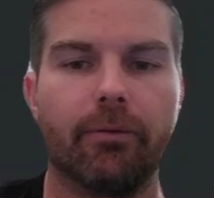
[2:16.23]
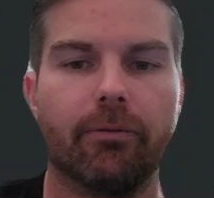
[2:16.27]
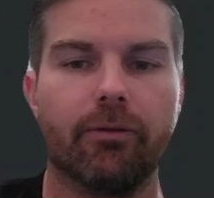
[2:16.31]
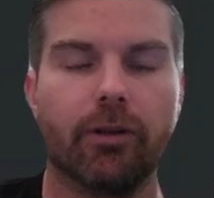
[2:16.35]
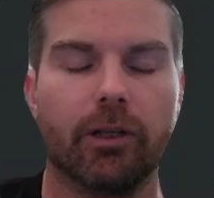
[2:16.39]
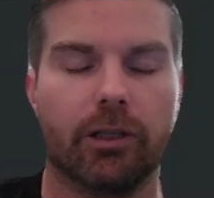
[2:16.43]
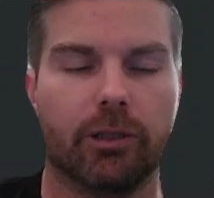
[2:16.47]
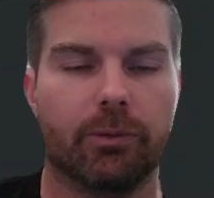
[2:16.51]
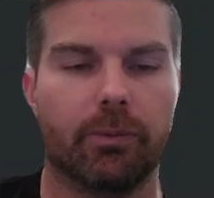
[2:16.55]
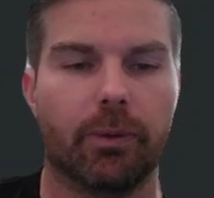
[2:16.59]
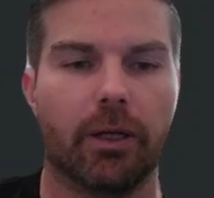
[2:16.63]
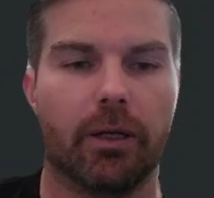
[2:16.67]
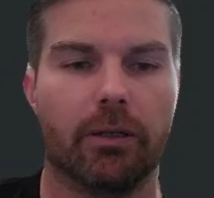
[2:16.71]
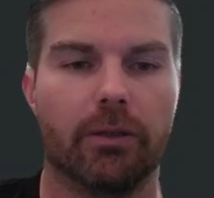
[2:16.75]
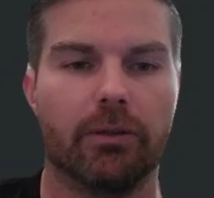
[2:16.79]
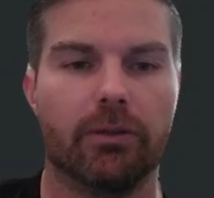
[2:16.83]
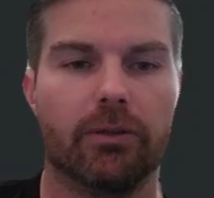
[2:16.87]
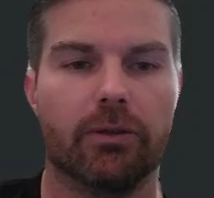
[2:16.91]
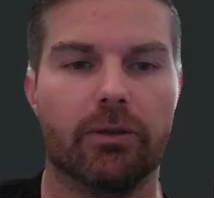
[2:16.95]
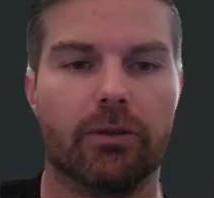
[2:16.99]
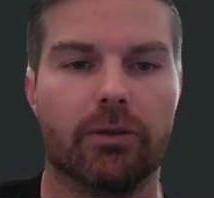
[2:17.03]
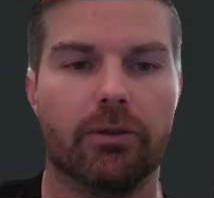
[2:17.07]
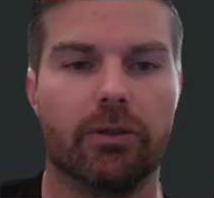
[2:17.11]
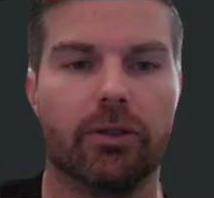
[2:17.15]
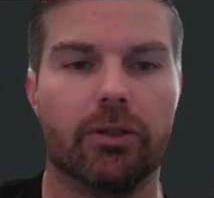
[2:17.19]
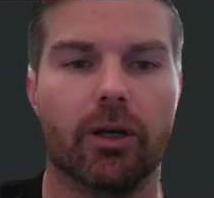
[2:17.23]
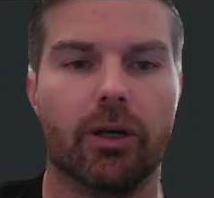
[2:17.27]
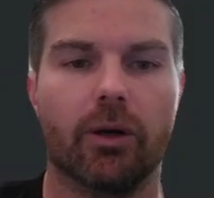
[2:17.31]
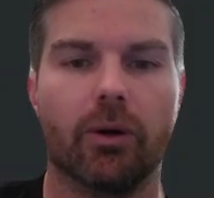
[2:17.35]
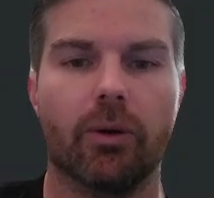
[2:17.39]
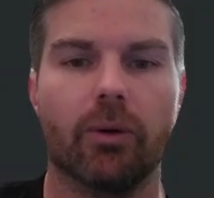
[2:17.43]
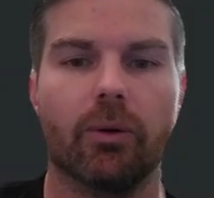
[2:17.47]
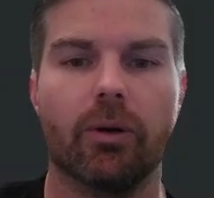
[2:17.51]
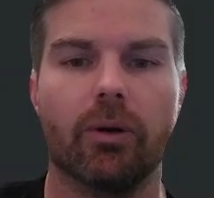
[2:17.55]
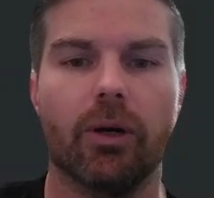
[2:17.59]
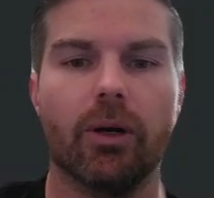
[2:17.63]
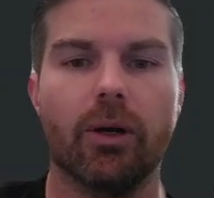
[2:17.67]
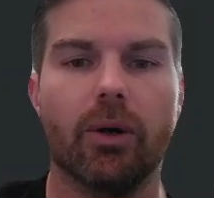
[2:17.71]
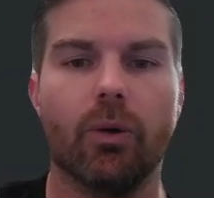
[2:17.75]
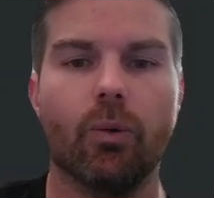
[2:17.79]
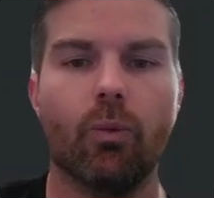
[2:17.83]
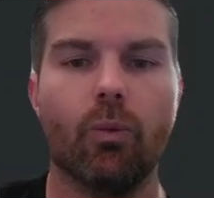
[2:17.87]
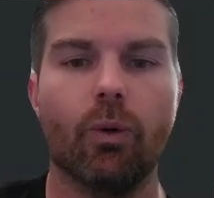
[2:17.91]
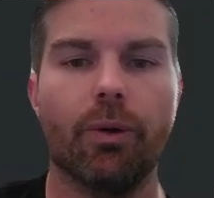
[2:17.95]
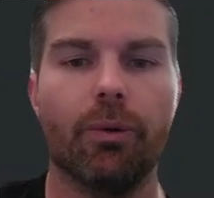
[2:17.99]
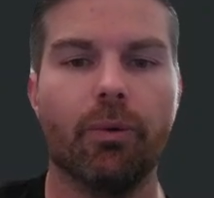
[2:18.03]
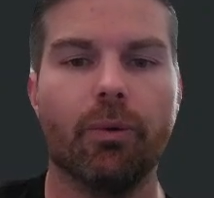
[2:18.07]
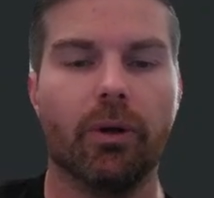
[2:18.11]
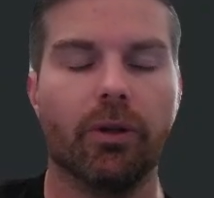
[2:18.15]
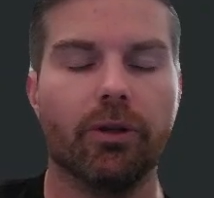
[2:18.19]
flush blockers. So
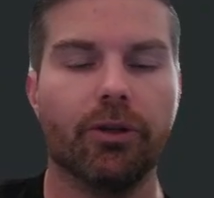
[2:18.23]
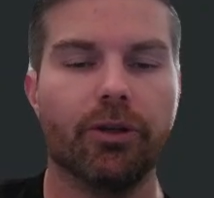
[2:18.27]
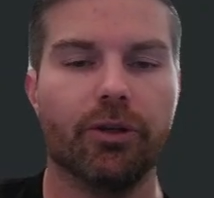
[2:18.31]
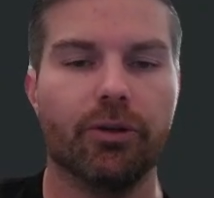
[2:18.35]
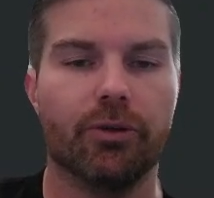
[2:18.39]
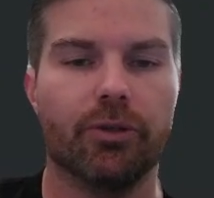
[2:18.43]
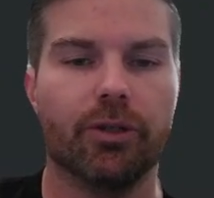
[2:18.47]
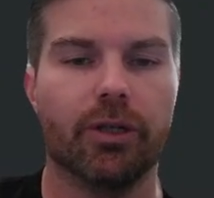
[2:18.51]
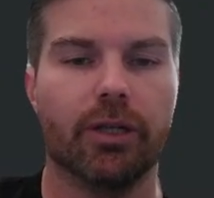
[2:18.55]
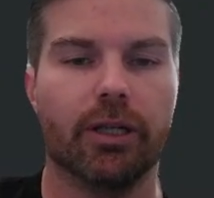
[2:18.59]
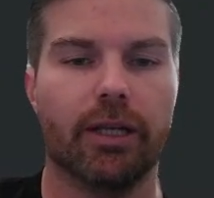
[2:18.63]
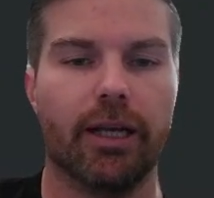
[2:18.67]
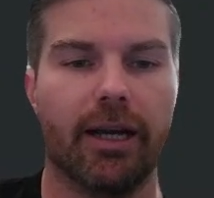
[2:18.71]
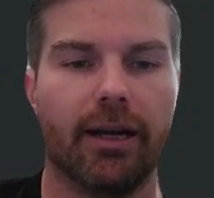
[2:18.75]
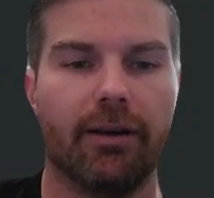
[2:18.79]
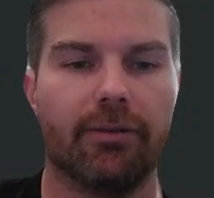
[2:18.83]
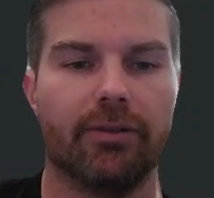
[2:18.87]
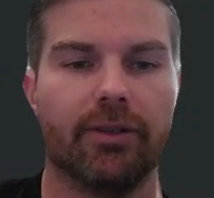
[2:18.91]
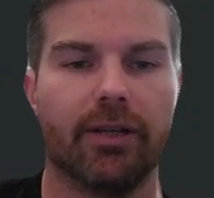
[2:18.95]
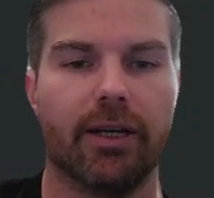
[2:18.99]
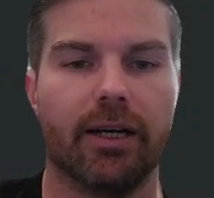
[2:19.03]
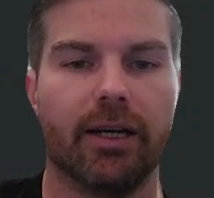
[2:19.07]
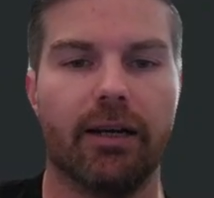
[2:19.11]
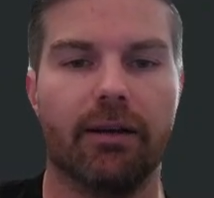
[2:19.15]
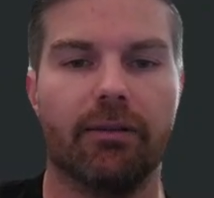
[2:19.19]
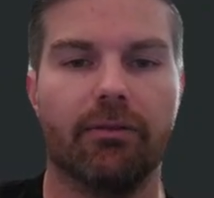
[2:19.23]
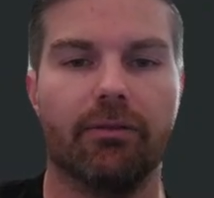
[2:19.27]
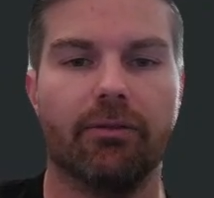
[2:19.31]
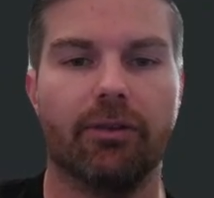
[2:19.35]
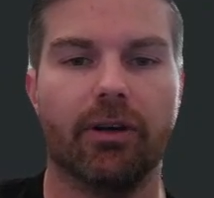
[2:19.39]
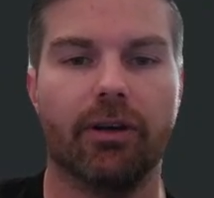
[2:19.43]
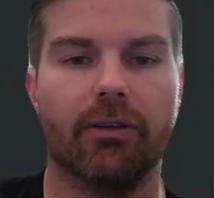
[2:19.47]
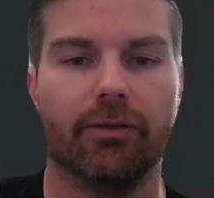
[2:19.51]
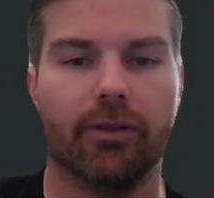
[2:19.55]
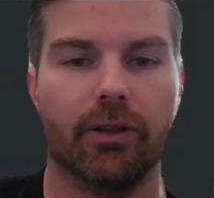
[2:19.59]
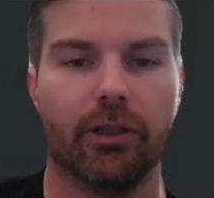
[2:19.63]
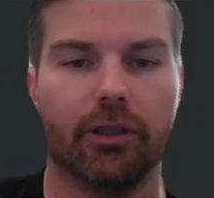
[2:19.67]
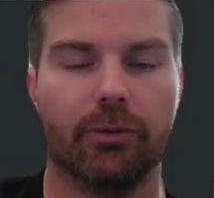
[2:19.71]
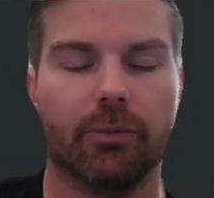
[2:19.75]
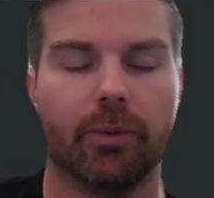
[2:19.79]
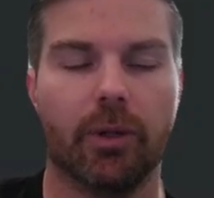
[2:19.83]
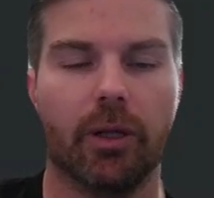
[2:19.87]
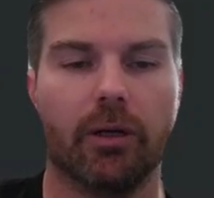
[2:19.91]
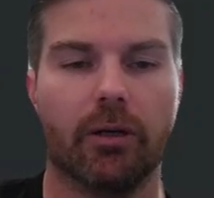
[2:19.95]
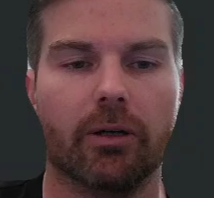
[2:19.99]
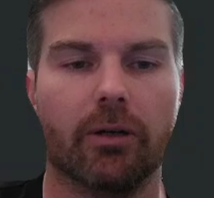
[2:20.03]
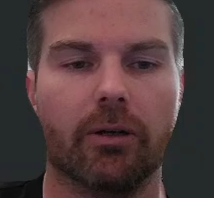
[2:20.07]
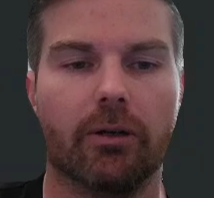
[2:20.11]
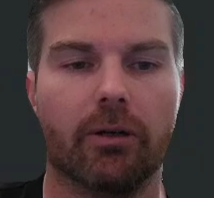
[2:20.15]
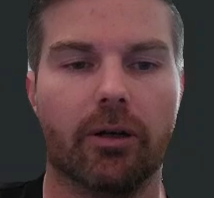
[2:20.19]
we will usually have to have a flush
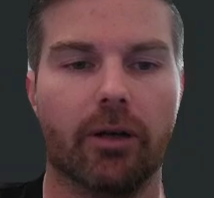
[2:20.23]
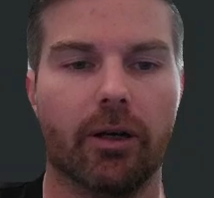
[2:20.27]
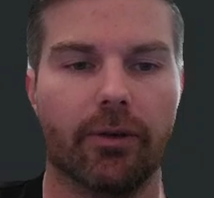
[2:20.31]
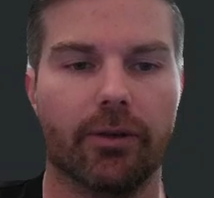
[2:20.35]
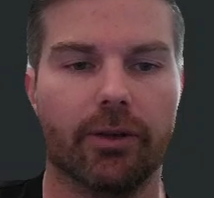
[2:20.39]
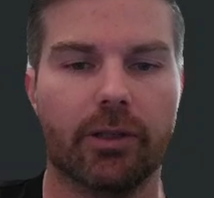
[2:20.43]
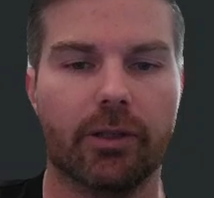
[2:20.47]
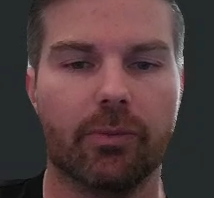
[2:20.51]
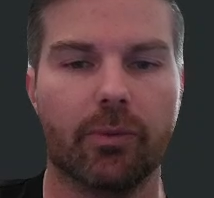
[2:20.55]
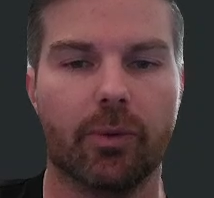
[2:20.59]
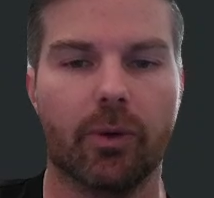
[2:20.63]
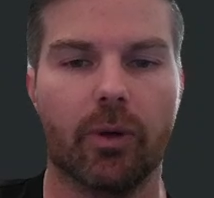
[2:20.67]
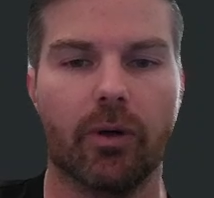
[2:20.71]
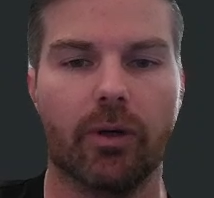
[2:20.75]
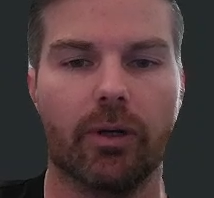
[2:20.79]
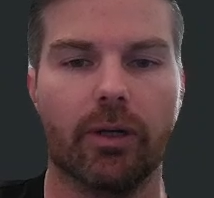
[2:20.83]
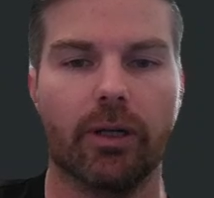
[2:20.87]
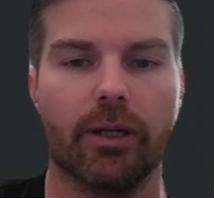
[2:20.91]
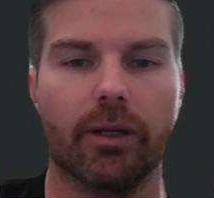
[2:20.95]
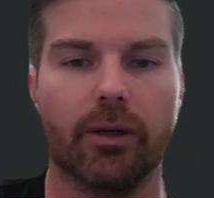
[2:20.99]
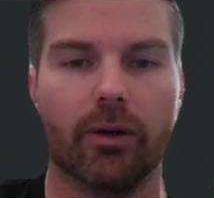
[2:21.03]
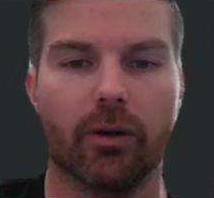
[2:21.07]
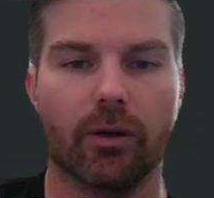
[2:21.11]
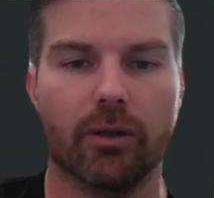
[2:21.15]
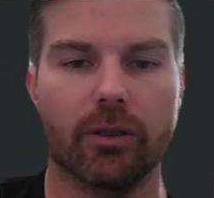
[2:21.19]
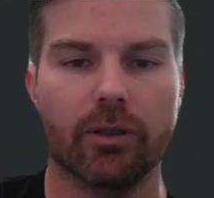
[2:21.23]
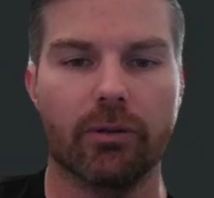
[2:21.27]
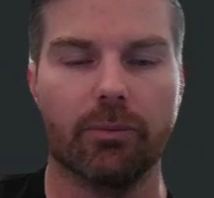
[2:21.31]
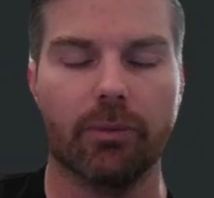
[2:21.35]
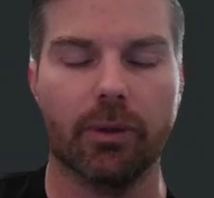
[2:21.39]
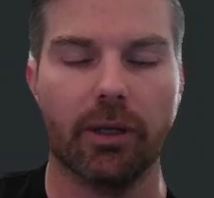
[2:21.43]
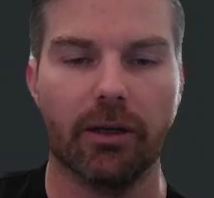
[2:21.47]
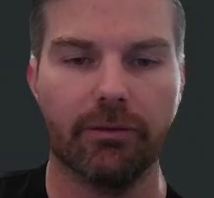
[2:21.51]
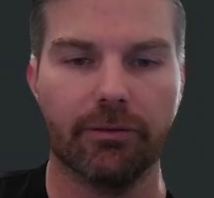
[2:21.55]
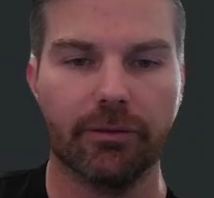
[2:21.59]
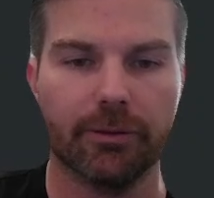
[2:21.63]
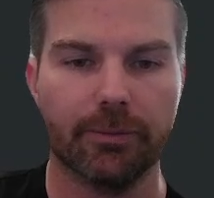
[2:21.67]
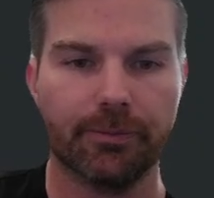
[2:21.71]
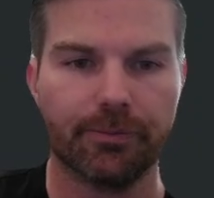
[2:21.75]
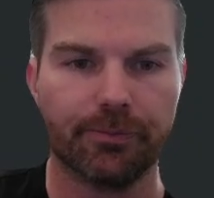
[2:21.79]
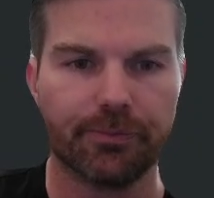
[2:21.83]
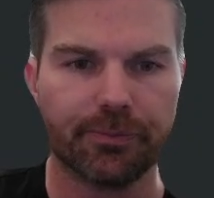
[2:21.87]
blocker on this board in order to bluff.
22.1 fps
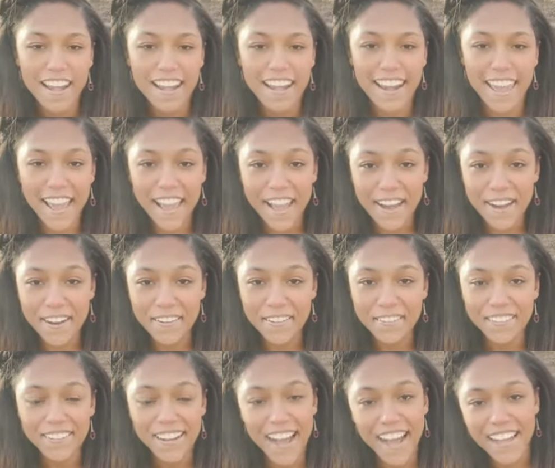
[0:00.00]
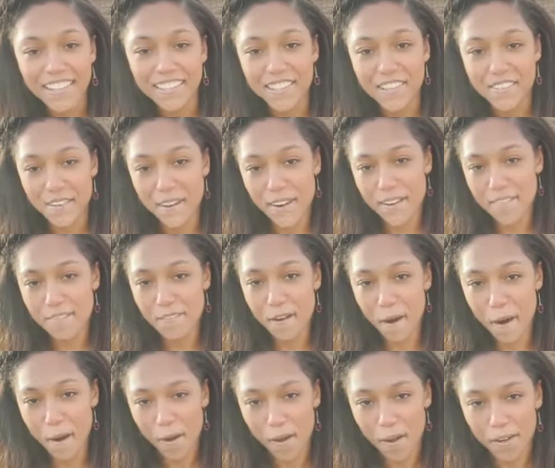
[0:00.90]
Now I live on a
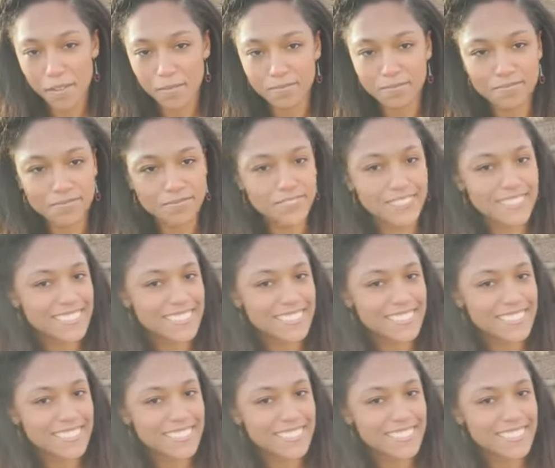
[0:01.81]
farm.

|---|

YOUR ASSIGNMENT
Could the entries above be copied out exactly, with no pictures included?

RESPONSE BOX
[2:16.23]
[2:16.27]
[2:16.31]
[2:16.35]
[2:16.39]
[2:16.43]
[2:16.47]
[2:16.51]
[2:16.55]
[2:16.59]
[2:16.63]
[2:16.67]
[2:16.71]
[2:16.75]
[2:16.79]
[2:16.83]
[2:16.87]
[2:16.91]
[2:16.95]
[2:16.99]
[2:17.03]
[2:17.07]
[2:17.11]
[2:17.15]
[2:17.19]
[2:17.23]
[2:17.27]
[2:17.31]
[2:17.35]
[2:17.39]
[2:17.43]
[2:17.47]
[2:17.51]
[2:17.55]
[2:17.59]
[2:17.63]
[2:17.67]
[2:17.71]
[2:17.75]
[2:17.79]
[2:17.83]
[2:17.87]
[2:17.91]
[2:17.95]
[2:17.99]
[2:18.03]
[2:18.07]
[2:18.11]
[2:18.15]
[2:18.19]
flush blockers. So
[2:18.23]
[2:18.27]
[2:18.31]
[2:18.35]
[2:18.39]
[2:18.43]
[2:18.47]
[2:18.51]
[2:18.55]
[2:18.59]
[2:18.63]
[2:18.67]
[2:18.71]
[2:18.75]
[2:18.79]
[2:18.83]
[2:18.87]
[2:18.91]
[2:18.95]
[2:18.99]
[2:19.03]
[2:19.07]
[2:19.11]
[2:19.15]
[2:19.19]
[2:19.23]
[2:19.27]
[2:19.31]
[2:19.35]
[2:19.39]
[2:19.43]
[2:19.47]
[2:19.51]
[2:19.55]
[2:19.59]
[2:19.63]
[2:19.67]
[2:19.71]
[2:19.75]
[2:19.79]
[2:19.83]
[2:19.87]
[2:19.91]
[2:19.95]
[2:19.99]
[2:20.03]
[2:20.07]
[2:20.11]
[2:20.15]
[2:20.19]
we will usually have to have a flush
[2:20.23]
[2:20.27]
[2:20.31]
[2:20.35]
[2:20.39]
[2:20.43]
[2:20.47]
[2:20.51]
[2:20.55]
[2:20.59]
[2:20.63]
[2:20.67]
[2:20.71]
[2:20.75]
[2:20.79]
[2:20.83]
[2:20.87]
[2:20.91]
[2:20.95]
[2:20.99]
[2:21.03]
[2:21.07]
[2:21.11]
[2:21.15]
[2:21.19]
[2:21.23]
[2:21.27]
[2:21.31]
[2:21.35]
[2:21.39]
[2:21.43]
[2:21.47]
[2:21.51]
[2:21.55]
[2:21.59]
[2:21.63]
[2:21.67]
[2:21.71]
[2:21.75]
[2:21.79]
[2:21.83]
[2:21.87]
blocker on this board in order to bluff.
22.1 fps
[0:00.00]
[0:00.90]
Now I live on a
[0:01.81]
farm.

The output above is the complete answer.